“O Divine Timour, when will thy great soul revive?

Return! Return! We await thee, O Timour!”

[35.] See Note 11 to “Vikramâditja makes the Silent Speak.”

The Boy-King.

[1.] Ardschi-Bordschi is a Mongolian corruption of King Bhoga. (Jülg.)

The name of Bhoga (also written Noe, Nauge, and Noza; the N having entered from a careless following of the Persian historian Abulfazl, n and b being only distinguished by a point in Persian writing; and the z through the Portuguese, who habitually rendered the Indian g thus) seems to have been almost as favourite an appellation as that of Vikramâditja itself, and pretty equally surrounded with confusion of fabulous incident.

The Bhoga were one of the mightiest dynasties of ancient India, and the name was given to the family on account of their unbounded prosperity; being derived from bhug = enjoyment. The most celebrated king of the race bore a name which in our own day has become associated with prosperous rule, Bhoga Bismarka, or Bhismarka, is celebrated in ancient Sagas for his resistless might in the field, and was also accounted the type of a prudent and far-sighted sovereign. Many glories are fabled of him which I have not space to narrate, and even he only reigned over a fourth part of the Bhoga.

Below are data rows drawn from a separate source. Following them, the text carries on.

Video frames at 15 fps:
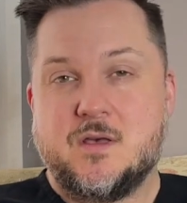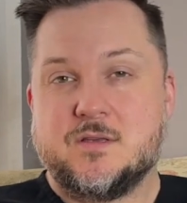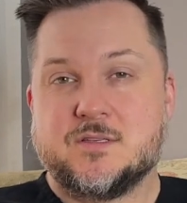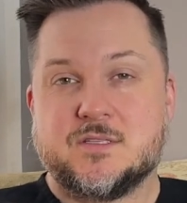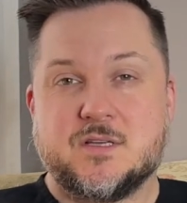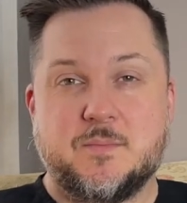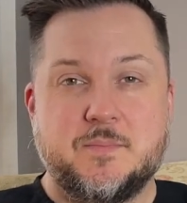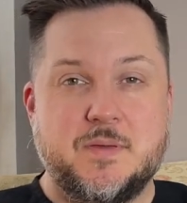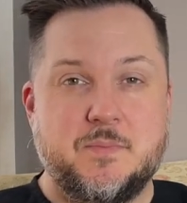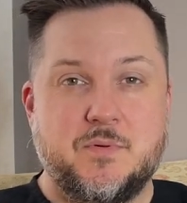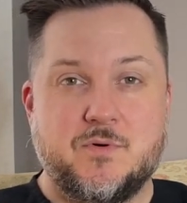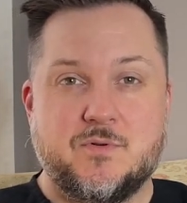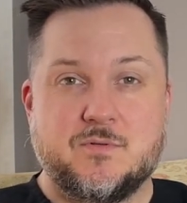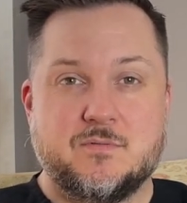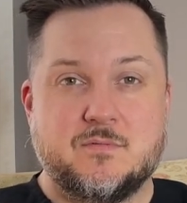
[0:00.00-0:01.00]
some
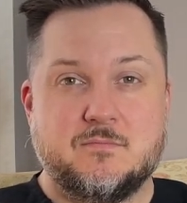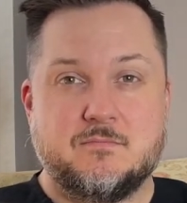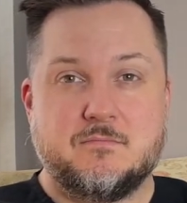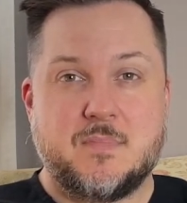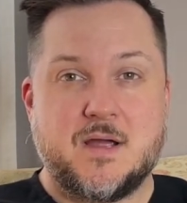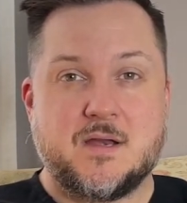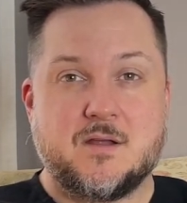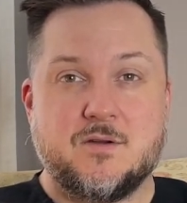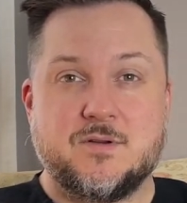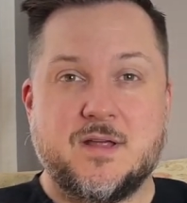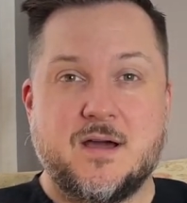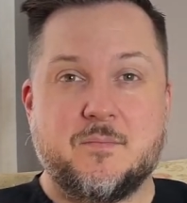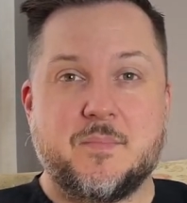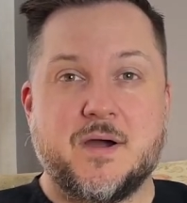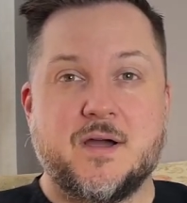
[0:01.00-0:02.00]
people might go
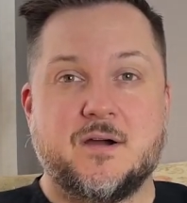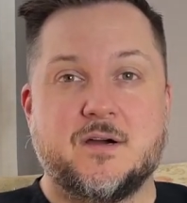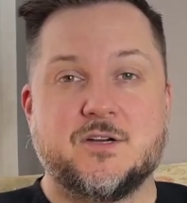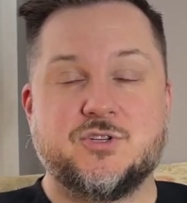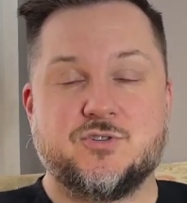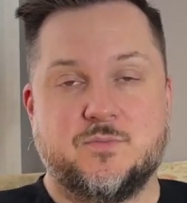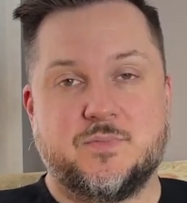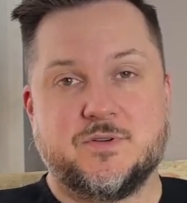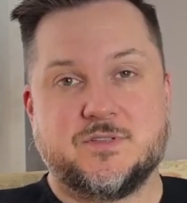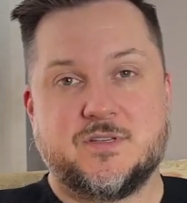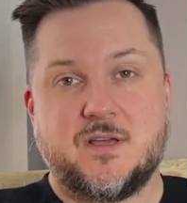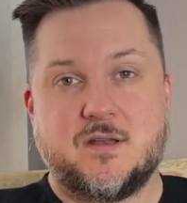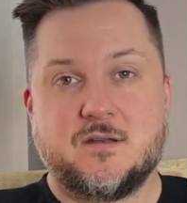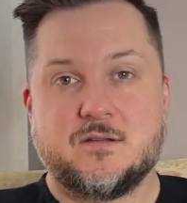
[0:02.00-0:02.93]
down by 100%.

The individual Bhoga, however, who is probably the subject of the present story, and the details of whose virtues and wisdom present particular analogies with the life of Vikramâditja is, comparatively speaking, modern, as he reigned from A.D. 1037 to 1093 according to some, or from 997 to 1053 according to others. He was likewise originally King of Maláva or Malwa, and fabulous conquests and extensions of dominion are likewise ascribed to him.

He was the greatest king of the Prâmâra dynasty, one of the four so-called Agnikula, or “from-the-god-Agni-descended,” or “fire-born” tribes, and traced up his pedigree to a certain Paramâra, “The destroyer of adversaries,” born at the prayer of the Hermit Rishi Vasichta on the lofty mountain of Arbuda (Arboo).